Saved data entries:
== Segment start ==

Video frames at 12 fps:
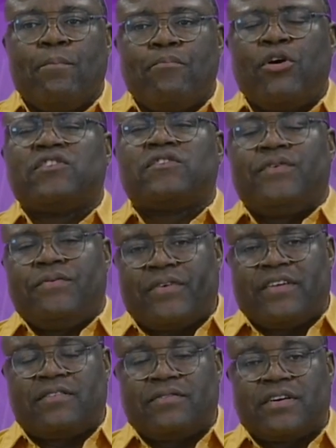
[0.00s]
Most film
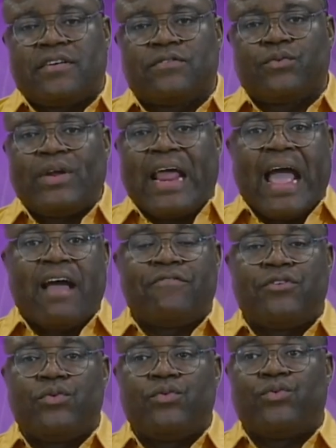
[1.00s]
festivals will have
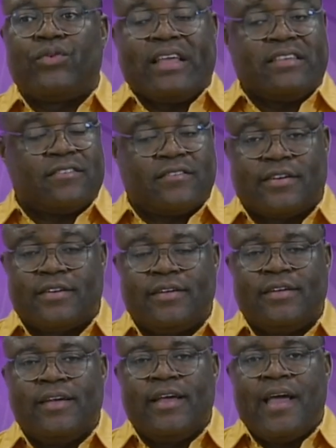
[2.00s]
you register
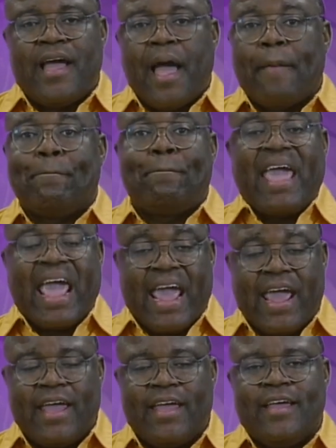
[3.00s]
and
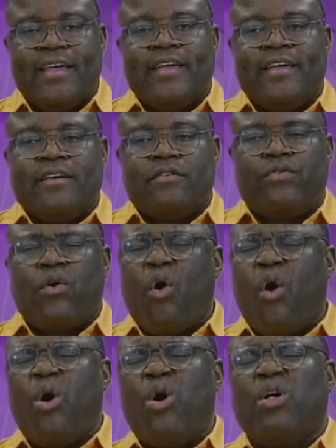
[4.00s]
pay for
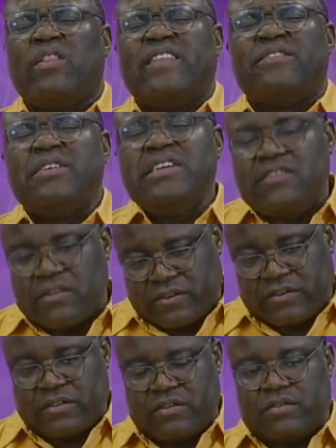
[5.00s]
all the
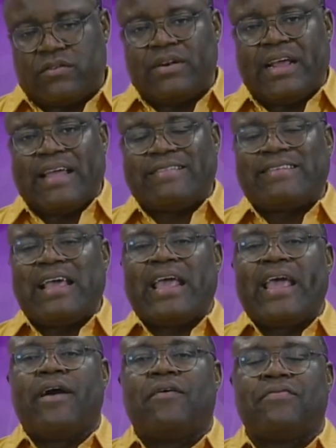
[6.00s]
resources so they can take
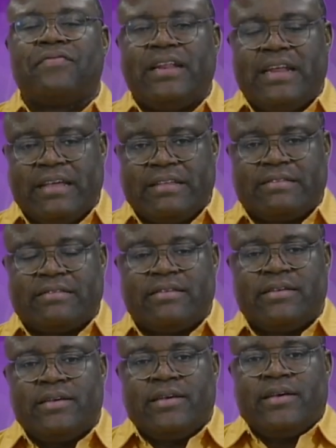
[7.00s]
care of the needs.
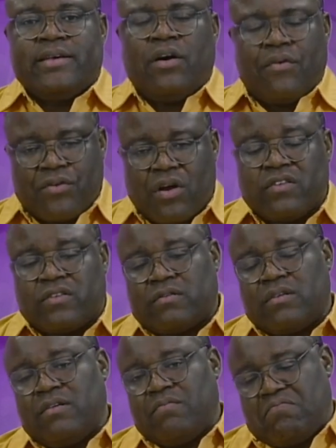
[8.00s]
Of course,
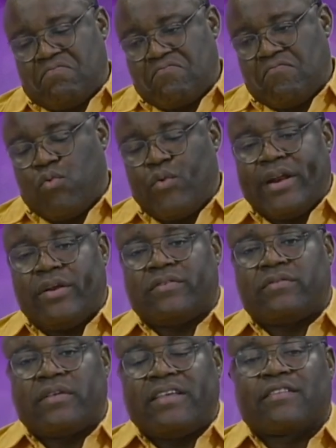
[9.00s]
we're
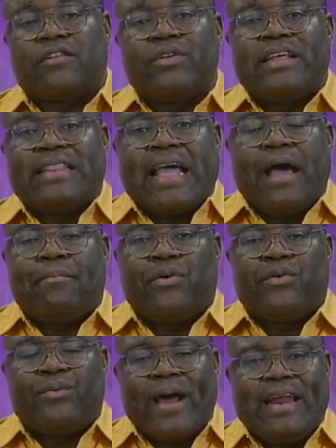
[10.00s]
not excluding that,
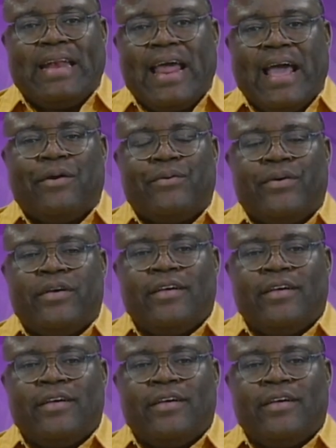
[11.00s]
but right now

== Segment end ==

What you should do
Now write out the data word for word, skipping every picture in it.

Finished exercise
Video frames at 12 fps:
[0.00s]
Most film
[1.00s]
festivals will have
[2.00s]
you register
[3.00s]
and
[4.00s]
pay for
[5.00s]
all the
[6.00s]
resources so they can take
[7.00s]
care of the needs.
[8.00s]
Of course,
[9.00s]
we're
[10.00s]
not excluding that,
[11.00s]
but right now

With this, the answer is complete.